Nessa fase da vida, dirigidos pela vaidade, passamos, como Narciso no lago, algum tempo em frente ao espelho. Certa vez ao pentear-me e arrumar com muito cuidado o topete, levei o maior susto que um jovem macho poderia levar. Percebi, com muita clareza, que no meu rosto existiam, de modo marcante, traços femininos.

Como rato foge do gato, fugi dessas imagens e prorroguei por muito tempo o ensinamento desse estalo existencial.

Depois de muito tempo, observando meu filho que, na época, vivia seu décimo ano, percebi o mesmo e fui tomado por preocupações até a centelha de entendimento correspondente surgir. “Nossa natureza é polar: lobo e cordeiro; bem e mal; luz e trevas; macho e fêmea e tudo o mais que possamos imaginar”. Ou seja, minha surpresa e meus receios não tinham razão, pois temos a polaridade macho e fêmea.

O segundo já estava na idade adulto, formado profissionalmente e noivo. Vivia meu vigésimo sexto ano.

Nessa época residia em São Paulo e trabalhava numa empresa que prestava serviços em outros estados. Estava prestando serviços no Rio.

A empresa para qual trabalhávamos ficava localizada na Penha e fornecia refeições aos seus colaboradores.

Apesar de não existir diferença de cardápio, existia diferença de refeitório.
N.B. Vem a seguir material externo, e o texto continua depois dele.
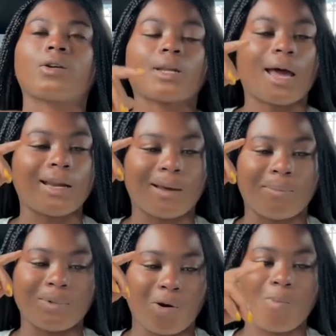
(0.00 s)
to not let
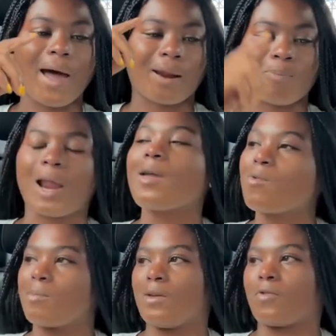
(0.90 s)
nobody play
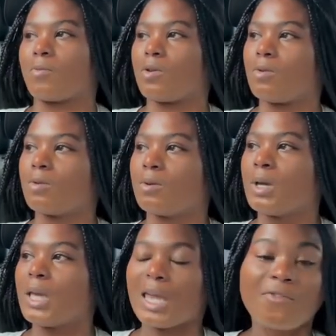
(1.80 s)
with me from you.
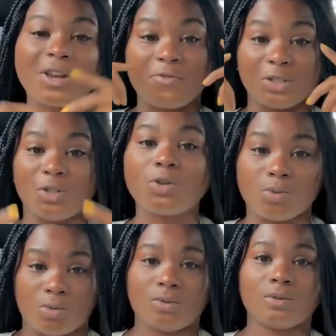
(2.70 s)
Even if it's you.
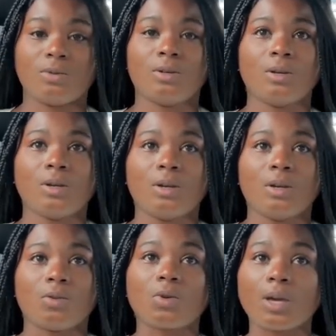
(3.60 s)

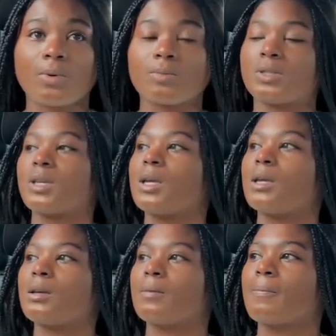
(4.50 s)
You get what I'm
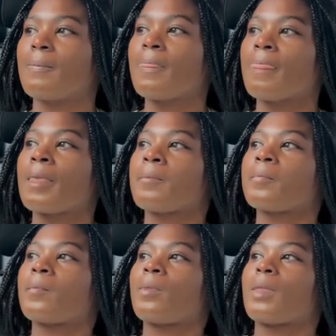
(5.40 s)
saying?
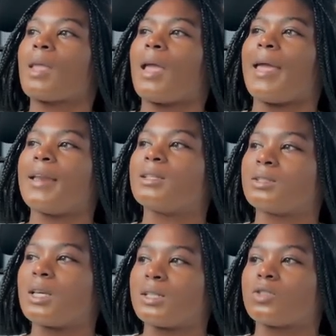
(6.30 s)
And
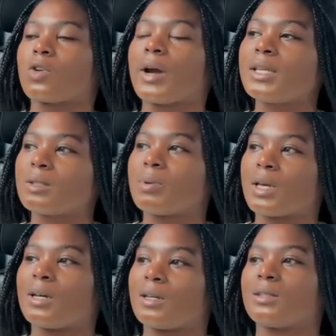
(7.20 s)
it's crazy
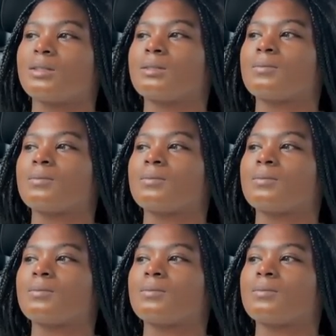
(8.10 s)
because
O nível operacional almoçava num refeitório maior, o nível de supervisão em outro e os gerentes e a Diretoria noutro.

O mestre da cozinha era muito experiente e ganhei alguns quilos, pois o pasto era farto e muito bom.

A Diretoria estava expandindo seus negócios e para facilitar suas relações no campo político, ofereceu um almoço ao Governador, cujo prato predileto era “galinha gabidela”, também conhecida como “galinha ao molho pardo” . Até aí nada de excepcional, só que esse era, também, meu prato predileto.

Não comi mais nada. O único coadjuvante foi arroz. Separei outro prato, no qual ia colocando os ossos da penosa. Ao comer até não poder mais, respirei fundo e resolvi interromper o prazer.

Hoje sei que o acaso não existe, por isso te digo, que fui orientado a contemplar o prato reservado aos ossos. Fui invadido por aquela ossada, que num lampejo, numa centelha mostrava, sem cerimônias, minha animalidade.

Poderias estar exclamando: Cielomar, até aí morreu Neves, creio que a maioria sabe dessas coisas. Respondo-te: estudar, ler, ouvir sobre isso é muito diferente de vivenciar. Se aproveitarmos essas vivências e se elas forem mais freqüentes, penso que poderíamos nos transformar em sábios.

Respondi-lhe que havia se enganado. Minha exclamação era outra: Cielomar ganhei o dia!

Levantou-se do banco e convidou-me para almoçar.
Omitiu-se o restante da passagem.